Of course the year didn’t conclude triumphantly with me astride the board, trumpets blaring, as I road that great wave to shore. I kept surfing into late fall, actually getting up a few times. But then one day I abruptly quit. On that day “it” was big, much too big for a beginner like me. I should have understood this when I had trouble paddling out, the waves looming up above me before throwing my board and self backward. And I should have understood this as I waited for the waves, the watery world lifting me higher than ever before. But despite the quiet voice that told me to go home, I gave it a try, and before I knew it I was racing forward, triumphant and exhilarated, at least until the tip of my board dipped under and the wave bullied into me from behind, and I was thrown, rag-doll style, and held under by the wave.
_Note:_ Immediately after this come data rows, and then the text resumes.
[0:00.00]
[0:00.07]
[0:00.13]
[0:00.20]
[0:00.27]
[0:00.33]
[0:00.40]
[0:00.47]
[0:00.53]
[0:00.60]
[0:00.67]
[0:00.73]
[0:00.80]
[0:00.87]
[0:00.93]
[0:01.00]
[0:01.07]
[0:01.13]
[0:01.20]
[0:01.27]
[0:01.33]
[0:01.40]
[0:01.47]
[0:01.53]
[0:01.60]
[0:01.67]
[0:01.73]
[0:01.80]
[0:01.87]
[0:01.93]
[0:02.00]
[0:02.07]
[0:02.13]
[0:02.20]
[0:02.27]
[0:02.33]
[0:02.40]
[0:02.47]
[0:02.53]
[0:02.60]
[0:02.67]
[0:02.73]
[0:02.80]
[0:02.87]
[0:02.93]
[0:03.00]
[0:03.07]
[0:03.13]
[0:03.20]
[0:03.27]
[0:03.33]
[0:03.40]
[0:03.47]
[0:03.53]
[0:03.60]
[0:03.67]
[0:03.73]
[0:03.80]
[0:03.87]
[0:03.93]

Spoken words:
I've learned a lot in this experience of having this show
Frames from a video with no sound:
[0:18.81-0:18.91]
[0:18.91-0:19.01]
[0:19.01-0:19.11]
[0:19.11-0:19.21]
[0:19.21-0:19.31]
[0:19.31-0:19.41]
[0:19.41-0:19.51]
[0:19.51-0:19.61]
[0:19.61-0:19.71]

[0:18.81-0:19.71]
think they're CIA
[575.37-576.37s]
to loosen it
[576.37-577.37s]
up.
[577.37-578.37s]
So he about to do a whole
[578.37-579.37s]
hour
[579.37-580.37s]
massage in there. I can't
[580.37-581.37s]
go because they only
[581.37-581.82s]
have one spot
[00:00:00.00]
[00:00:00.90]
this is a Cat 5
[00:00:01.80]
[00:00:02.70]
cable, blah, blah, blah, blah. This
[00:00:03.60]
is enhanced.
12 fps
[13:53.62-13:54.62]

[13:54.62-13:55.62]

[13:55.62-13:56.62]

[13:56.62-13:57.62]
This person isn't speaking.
Then I was tossed forward again and the board, held to my foot by a safety strap, recoiled and slammed into my head. I did not black out: I emerged and staggered to the shore and touched my hand to the blood and sand on my face. The next night I taught my History of the Essay class with a black eye.

So that was enough, you see. One of the new countries I was entering was that of middle age, and the world didn’t need too many middle aged surfers. I had feared fatherhood, but most of the results of procreation had been delightful ones. One less than delightful result, however, was the way that disaster suddenly loomed around every corner–disaster that might befall my daughter, my wife, my self. There was no sense adding “death by surfing” to the list.